Le droit de substitution biosimilaire est remis en cause par l’avant-projet de loi de financement de la Sécurité sociale (PLFSS) pour 2020. Le texte prévoit d’abroger les articles qui instituent et encadrent cette substitution par le pharmacien, articles eux-mêmes issus de la loi de financement de la Sécurité sociale (LFSS) pour 2014. Certes, leur rédaction - et l’absence d’un décret d’application attendu pendant plus de cinq ans - n’a pas permis la mise en œuvre de la substitution biosimilaire. L’Union des groupement de pharmaciens d'officine (UDGPO) s’est même résolue à faire appel au Conseil d’État pour voir paraître le décret manquant. La Fédération des syndicats pharmaceutiques de France (FSPF) ne baisse pas les bras et explique que « les articles ont besoin d’être réécrits, pas supprimés ». De son côté l’UDGPO compte sur la proposition d’amendements au PLFSS pour voir réapparaître le droit de substitution biosimilaire.
En attendant, les avis restent partagés entre les acteurs de la santé. Parmi les fabricants, seuls Biogaran et Mylan se sont déclarés favorables à la substitution biosimilaire, Sandoz prônant avant tout l'interchangeabilité par le prescripteur. Côté associations de patients, 14 d'entre elles ont organisé une conférence, le 7 octobre, pour faire entendre leur opposition à la substitution biosimilaire par le pharmacien. Elles craignent notamment un changement de biosimilaire à chaque délivrance. La Fédération française des diabétiques (FFD), en revanche, s’y déclare favorable. Car « 90 % des patients diabétiques de type 2 sont suivis par leur médecin généraliste » dont le temps de consultation est compté. « On est dans une organisation en termes de soins primaires où le médecin généraliste ne peut plus tout faire tout seul, ce qui pose la question du rôle et des compétences de chacun, notamment de la place du pharmacien », explique Claire Desforges, responsable des affaires publiques de la FFD. De plus, l’association est « intimement persuadée » que le pharmacien est celui qui connaît le mieux le médicament.
Acteur clé
C’est aussi l’avis de Muriel Paul, chef du service pharmacie de l’hôpital Henri Mondor, à Créteil (Val de Marne). « Les pharmaciens doivent être dans la boucle très tôt pour correspondre avec les médecins qui ont besoin de mieux connaître ces médicaments puisqu’ils engagent leur responsabilité en tant que prescripteur. » Or, rappelle-t-elle, « les pharmaciens ont dans leurs études un cursus qui les autorise à bien comprendre, par exemple, ce que sont les anticorps, leurs différences en termes de structure, les modifications potentielles entre un biosimilaire et un princeps notamment sur la partie glycosylée ». Face aux craintes des associations de patients que l’officine soit moins en pointe que la pharmacie hospitalière, Muriel Paul se dit prête à travailler avec ses homologues officinaux qui, bien accompagnés, « sont à même de faire ce travail et d’être un acteur clé autour de la pharmacovigilance ». Et même un pivot, car, insiste-t-elle, « il ne faut pas oublier que le pharmacien d’officine voit le patient de façon beaucoup plus importante que le médecin ou le pharmacien hospitalier ».
Désormais bien implantés en milieu hospitalier, les biosimilaires sont encore peu utilisés en ville.

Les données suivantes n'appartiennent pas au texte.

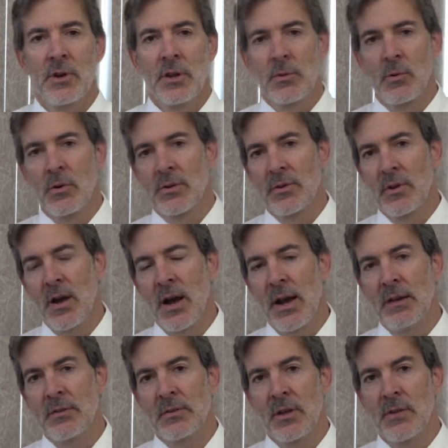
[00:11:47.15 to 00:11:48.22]
in other words, the
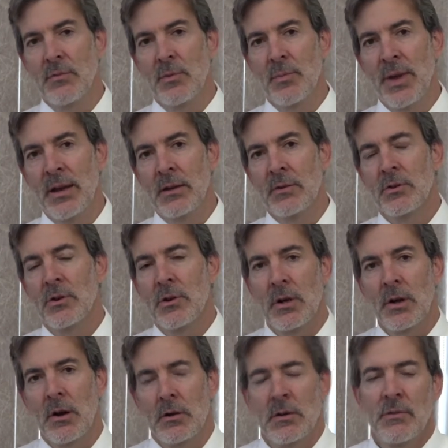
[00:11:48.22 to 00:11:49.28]
highest level manager
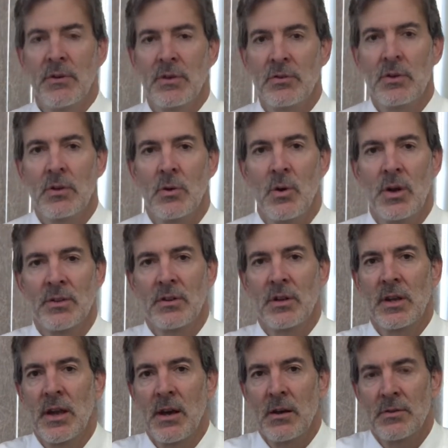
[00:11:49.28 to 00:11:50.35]
at our division at
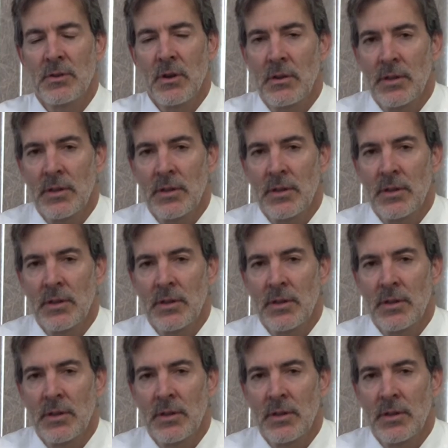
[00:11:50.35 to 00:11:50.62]
Westinghouse,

Pour y remédier, une expérimentation vise à inciter la prescription hospitalière de biosimilaires (insuline glargine, étanercept et adalimumab) délivrés en ville. « La pénétration des biosimilaires fonctionne bien à l’hôpital, nous atteignons des taux de 90 % pour certaines molécules, mais le véritable enjeu économique est la délivrance à l’officine », précise Muriel Paul. C'est pourquoi elle regrette que l’avant-PLFSS place le prescripteur « un peu seul face à la décision de switcher vers un biosimilaire », même si le patient est partie prenante. « Ce sont des médicaments biologiquement similaires, avec un développement calqué sur le princeps et qui ont fait la preuve de leur comparabilité, ajoute Muriel Paul. Ce ne sont pas des sous-produits ! »
D'après un colloque sur les biosimilaires organisé par « Pharmaceutiques » en partenariat avec le GEMME le 8 octobre 2019.